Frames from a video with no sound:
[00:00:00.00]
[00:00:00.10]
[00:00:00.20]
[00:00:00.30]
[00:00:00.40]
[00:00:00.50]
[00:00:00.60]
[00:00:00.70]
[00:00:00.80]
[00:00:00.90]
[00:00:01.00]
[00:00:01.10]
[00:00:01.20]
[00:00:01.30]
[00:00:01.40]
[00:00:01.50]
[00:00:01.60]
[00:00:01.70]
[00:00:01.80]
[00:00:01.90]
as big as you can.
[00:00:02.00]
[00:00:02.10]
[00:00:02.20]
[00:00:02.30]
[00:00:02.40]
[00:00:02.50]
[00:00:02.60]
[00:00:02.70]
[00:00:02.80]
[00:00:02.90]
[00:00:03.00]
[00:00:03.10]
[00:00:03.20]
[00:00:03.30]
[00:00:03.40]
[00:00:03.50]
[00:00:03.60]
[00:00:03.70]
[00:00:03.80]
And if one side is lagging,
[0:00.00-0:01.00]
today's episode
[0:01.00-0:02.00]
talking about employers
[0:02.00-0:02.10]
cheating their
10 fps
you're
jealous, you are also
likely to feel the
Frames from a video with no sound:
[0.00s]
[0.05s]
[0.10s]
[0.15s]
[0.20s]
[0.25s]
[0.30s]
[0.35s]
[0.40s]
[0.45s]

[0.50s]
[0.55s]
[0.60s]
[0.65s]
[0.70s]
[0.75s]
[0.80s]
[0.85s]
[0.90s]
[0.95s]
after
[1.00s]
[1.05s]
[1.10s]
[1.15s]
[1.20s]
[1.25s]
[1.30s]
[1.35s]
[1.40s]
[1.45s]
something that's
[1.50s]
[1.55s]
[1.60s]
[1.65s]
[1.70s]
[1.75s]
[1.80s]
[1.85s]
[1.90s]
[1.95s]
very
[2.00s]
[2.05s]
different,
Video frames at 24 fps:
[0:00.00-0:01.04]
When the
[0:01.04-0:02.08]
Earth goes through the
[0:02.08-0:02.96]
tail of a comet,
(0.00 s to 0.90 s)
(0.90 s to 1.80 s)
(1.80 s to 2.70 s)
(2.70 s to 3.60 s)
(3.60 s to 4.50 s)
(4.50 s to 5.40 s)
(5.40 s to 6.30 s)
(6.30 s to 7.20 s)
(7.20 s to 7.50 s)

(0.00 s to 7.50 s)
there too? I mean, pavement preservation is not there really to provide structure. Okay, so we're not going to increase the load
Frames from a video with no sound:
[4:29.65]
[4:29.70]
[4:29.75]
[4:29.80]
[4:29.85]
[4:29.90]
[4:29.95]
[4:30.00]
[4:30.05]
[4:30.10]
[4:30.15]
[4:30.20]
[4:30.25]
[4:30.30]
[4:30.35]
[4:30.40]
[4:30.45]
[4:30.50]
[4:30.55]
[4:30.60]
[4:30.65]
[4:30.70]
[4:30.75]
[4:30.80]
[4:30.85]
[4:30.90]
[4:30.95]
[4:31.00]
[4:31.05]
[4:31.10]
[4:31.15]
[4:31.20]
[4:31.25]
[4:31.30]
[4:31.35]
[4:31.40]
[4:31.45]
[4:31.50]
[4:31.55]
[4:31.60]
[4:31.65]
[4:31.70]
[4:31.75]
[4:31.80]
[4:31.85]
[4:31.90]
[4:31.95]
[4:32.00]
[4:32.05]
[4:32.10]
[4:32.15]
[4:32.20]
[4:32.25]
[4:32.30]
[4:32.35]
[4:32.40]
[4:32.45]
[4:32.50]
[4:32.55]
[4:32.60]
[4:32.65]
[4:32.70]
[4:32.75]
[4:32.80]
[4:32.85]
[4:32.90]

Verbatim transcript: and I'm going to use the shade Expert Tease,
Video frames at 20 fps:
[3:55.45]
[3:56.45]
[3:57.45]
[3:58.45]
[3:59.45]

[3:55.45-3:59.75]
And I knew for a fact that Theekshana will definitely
○ ○ ○ ○ ○
In full and without deviation, reproduce the entries above.

Result of the exercise -
Frames from a video with no sound:
[00:00:00.00]
[00:00:00.10]
[00:00:00.20]
[00:00:00.30]
[00:00:00.40]
[00:00:00.50]
[00:00:00.60]
[00:00:00.70]
[00:00:00.80]
[00:00:00.90]
[00:00:01.00]
[00:00:01.10]
[00:00:01.20]
[00:00:01.30]
[00:00:01.40]
[00:00:01.50]
[00:00:01.60]
[00:00:01.70]
[00:00:01.80]
[00:00:01.90]
as big as you can.
[00:00:02.00]
[00:00:02.10]
[00:00:02.20]
[00:00:02.30]
[00:00:02.40]
[00:00:02.50]
[00:00:02.60]
[00:00:02.70]
[00:00:02.80]
[00:00:02.90]
[00:00:03.00]
[00:00:03.10]
[00:00:03.20]
[00:00:03.30]
[00:00:03.40]
[00:00:03.50]
[00:00:03.60]
[00:00:03.70]
[00:00:03.80]
And if one side is lagging,
[0:00.00-0:01.00]
today's episode
[0:01.00-0:02.00]
talking about employers
[0:02.00-0:02.10]
cheating their
10 fps
you're
jealous, you are also
likely to feel the
Frames from a video with no sound:
[0.00s]
[0.05s]
[0.10s]
[0.15s]
[0.20s]
[0.25s]
[0.30s]
[0.35s]
[0.40s]
[0.45s]

[0.50s]
[0.55s]
[0.60s]
[0.65s]
[0.70s]
[0.75s]
[0.80s]
[0.85s]
[0.90s]
[0.95s]
after
[1.00s]
[1.05s]
[1.10s]
[1.15s]
[1.20s]
[1.25s]
[1.30s]
[1.35s]
[1.40s]
[1.45s]
something that's
[1.50s]
[1.55s]
[1.60s]
[1.65s]
[1.70s]
[1.75s]
[1.80s]
[1.85s]
[1.90s]
[1.95s]
very
[2.00s]
[2.05s]
different,
Video frames at 24 fps:
[0:00.00-0:01.04]
When the
[0:01.04-0:02.08]
Earth goes through the
[0:02.08-0:02.96]
tail of a comet,
(0.00 s to 0.90 s)
(0.90 s to 1.80 s)
(1.80 s to 2.70 s)
(2.70 s to 3.60 s)
(3.60 s to 4.50 s)
(4.50 s to 5.40 s)
(5.40 s to 6.30 s)
(6.30 s to 7.20 s)
(7.20 s to 7.50 s)

(0.00 s to 7.50 s)
there too? I mean, pavement preservation is not there really to provide structure. Okay, so we're not going to increase the load
Frames from a video with no sound:
[4:29.65]
[4:29.70]
[4:29.75]
[4:29.80]
[4:29.85]
[4:29.90]
[4:29.95]
[4:30.00]
[4:30.05]
[4:30.10]
[4:30.15]
[4:30.20]
[4:30.25]
[4:30.30]
[4:30.35]
[4:30.40]
[4:30.45]
[4:30.50]
[4:30.55]
[4:30.60]
[4:30.65]
[4:30.70]
[4:30.75]
[4:30.80]
[4:30.85]
[4:30.90]
[4:30.95]
[4:31.00]
[4:31.05]
[4:31.10]
[4:31.15]
[4:31.20]
[4:31.25]
[4:31.30]
[4:31.35]
[4:31.40]
[4:31.45]
[4:31.50]
[4:31.55]
[4:31.60]
[4:31.65]
[4:31.70]
[4:31.75]
[4:31.80]
[4:31.85]
[4:31.90]
[4:31.95]
[4:32.00]
[4:32.05]
[4:32.10]
[4:32.15]
[4:32.20]
[4:32.25]
[4:32.30]
[4:32.35]
[4:32.40]
[4:32.45]
[4:32.50]
[4:32.55]
[4:32.60]
[4:32.65]
[4:32.70]
[4:32.75]
[4:32.80]
[4:32.85]
[4:32.90]

Verbatim transcript: and I'm going to use the shade Expert Tease,
Video frames at 20 fps:
[3:55.45]
[3:56.45]
[3:57.45]
[3:58.45]
[3:59.45]

[3:55.45-3:59.75]
And I knew for a fact that Theekshana will definitely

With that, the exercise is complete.